Shown are Kaplan–Meier curves for post hoc, exploratory 3-year OS, defined according to the RECIST v1.1, and assessed by blinded-independent central review. Tick marks indicate censored observations, and vertical dotted lines indicate the times of landmark OS analyses. The intention-to-treat population included all patients who underwent randomisation. Data cut-off for 3-year OS was January 31, 2019, and median follow-up was 33.3 months. Adapted from Gray et al.34 Copyright (2019), with permission from Elsevier.

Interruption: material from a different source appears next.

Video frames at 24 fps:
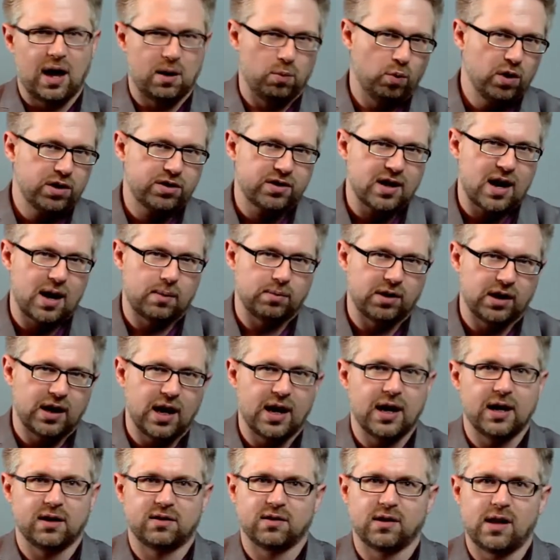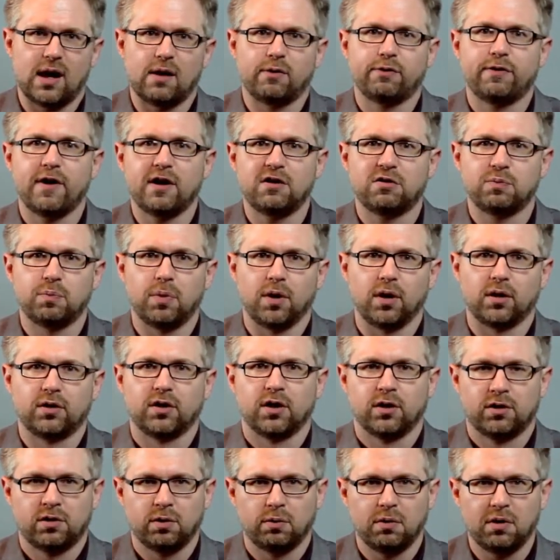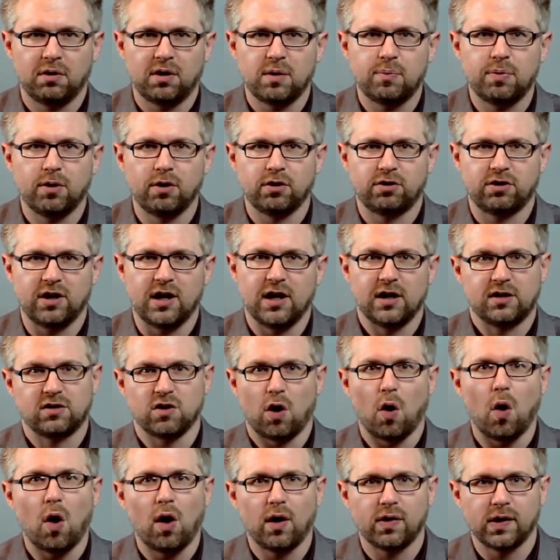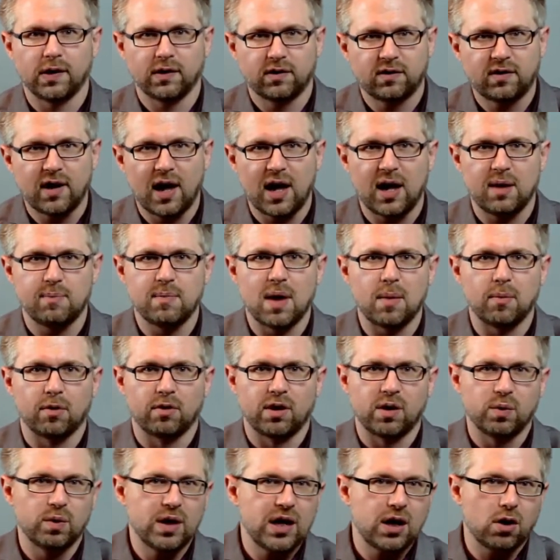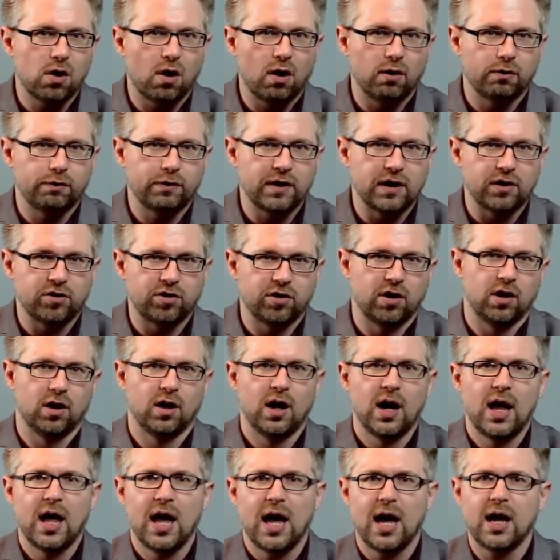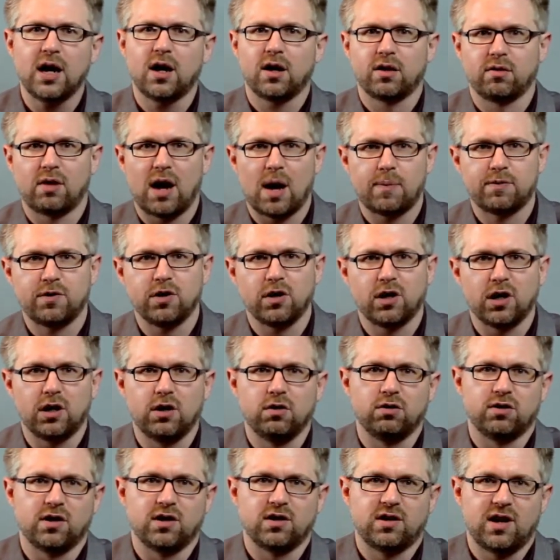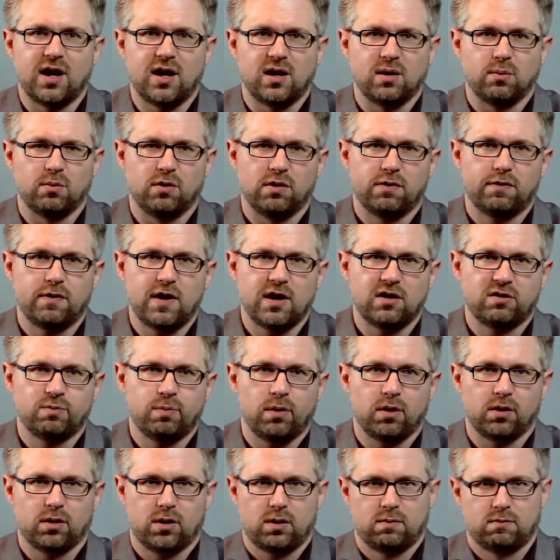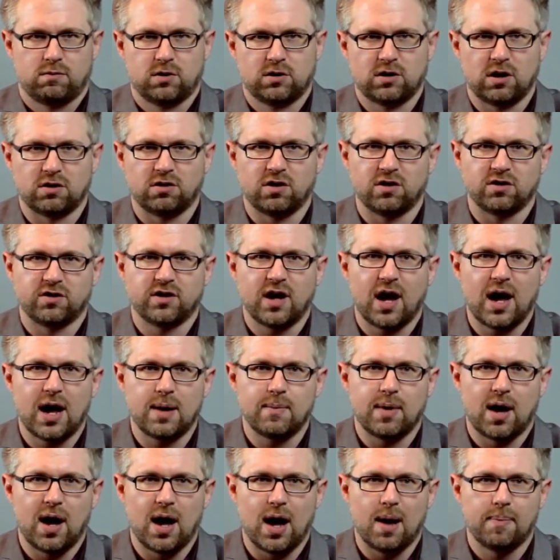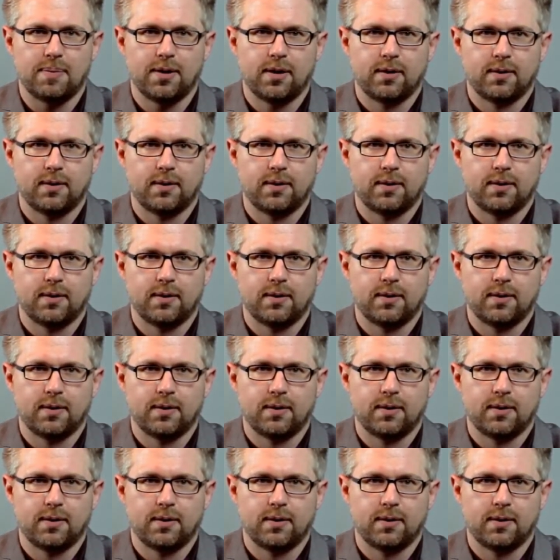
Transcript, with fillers: And with time decay, it's allowed Facebook to really push its on this day memory recall feature and other apps you can use in tandem with Facebook, such as Timehop.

As of the time of the final data cut-off for OS (safety data were not collected at the post hoc analysis), adverse events (AEs) of any cause and grade were reported in slightly more patients who received durvalumab than placebo (96.8% vs. 94.9%, respectively), and similarly there was a difference in grade 3 or 4 AEs between treatment arms (30.5% vs. 26.1%).34 The most common grade 3 or 4 AE was pneumonia in both cohorts occurring in 4.4% of patients in the durvalumab arm and 3.8% in the placebo arm. Of the 15.4% of patients in the durvalumab arm and 9.8% of patients in the placebo arm who discontinued treatment, the commonest reason was pneumonitis (4.8% vs. 2.6%, respectively). Both radiation pneumonitis and pneumonitis due to other causes (expected following cCRT) were higher in patients who received durvalumab; however, grade 3 or 4 toxicity were both infrequent and similar in each treatment arm. As expected, there were higher numbers of patients reporting immune-related AEs of any grade in the durvalumab arm; however, this was in the range that would be expected from other studies using immune-checkpoint inhibitors.8,12,34
The design of the PACIFIC trial had a number of limitations, including the wide range of chemotherapy regimens permitted for cCRT (including platinum with etoposide, vinblastine, vinorelbine, paclitaxel, docetaxel or pemetrexed). Although this range of regimens reflects clinical practice, it may contribute to difficulties in interpreting the study data. In addition, patients were eligible for randomisation into the study between 1 and 42 days following completion of cCRT (allowing for resolution of acute toxic effects associated with cCRT). This is a different approach to other historical randomised studies exploring experimental approaches with cCRT. In the comparable patient population of the RTOG 0617 trial, PFS in the control cCRT group was 11.8 months (from initiation of CRT), and in the START trial, PFS in the control group was 8.4 months (from completion of CRT).27,36 However, in the PACIFIC study, PFS was measured from the time of randomisation that could occur up to 42 days after completion of cCRT. Factoring in these variabilities in trial design, the PACIFIC control group behaved similarly to control groups in these previous Phase 3 trials.37 In addition, patients had to have stable disease following completion of cCRT to be eligible for randomisation into the PACIFIC trial. Of 983 patients who were enrolled, 270 were not randomised, of which 225 did not meet study criteria for inclusion. The reasons behind exclusion from randomisation in this group remain unclear.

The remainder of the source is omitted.